> WHAT TO PRODUCE
Without including any picture, return the complete set of records exactly.

____________________

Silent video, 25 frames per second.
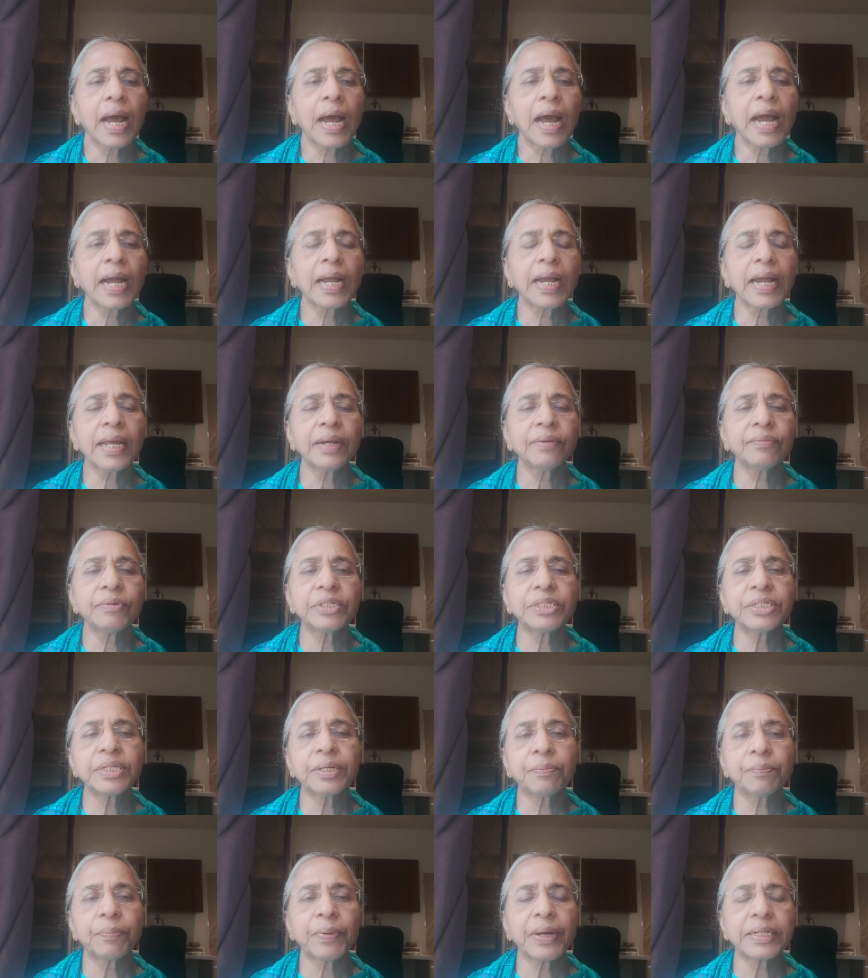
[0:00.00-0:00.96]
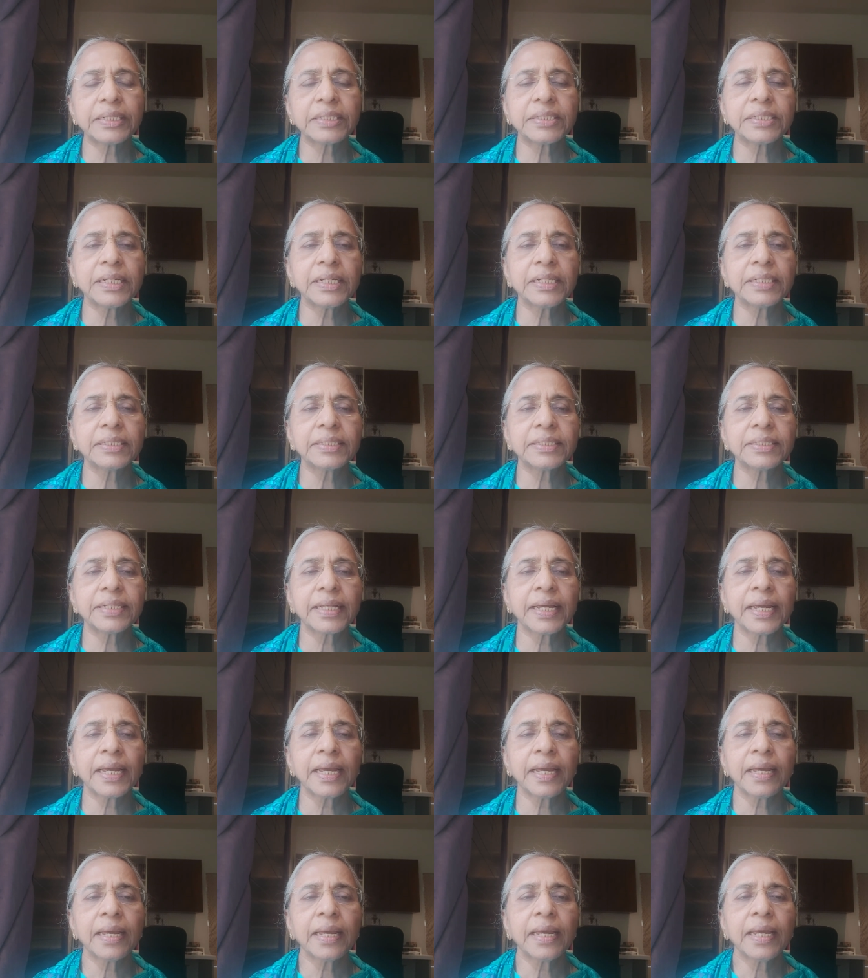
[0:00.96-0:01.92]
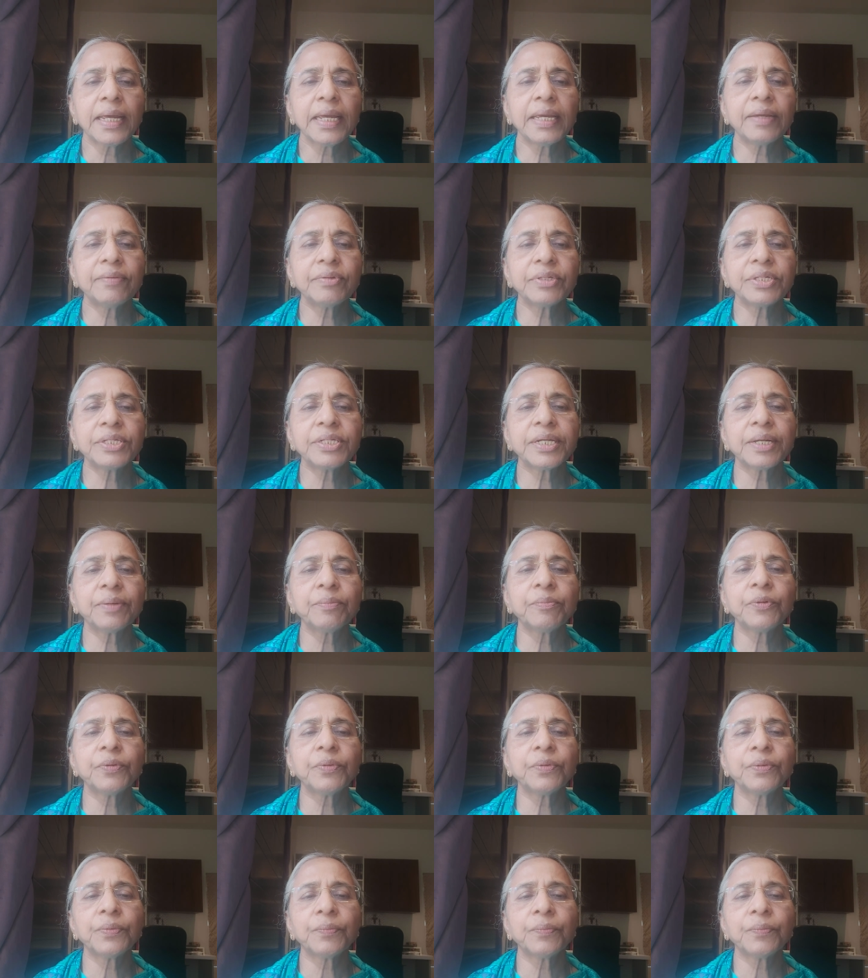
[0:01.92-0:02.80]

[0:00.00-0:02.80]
ఆకాన్ విషయం పరిశీలిస్తే ఈ విషయము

____________________

> ANSWER FOR THIS EXERCISE
Silent video, 25 frames per second.
[0:00.00-0:00.96]
[0:00.96-0:01.92]
[0:01.92-0:02.80]

[0:00.00-0:02.80]
ఆకాన్ విషయం పరిశీలిస్తే ఈ విషయము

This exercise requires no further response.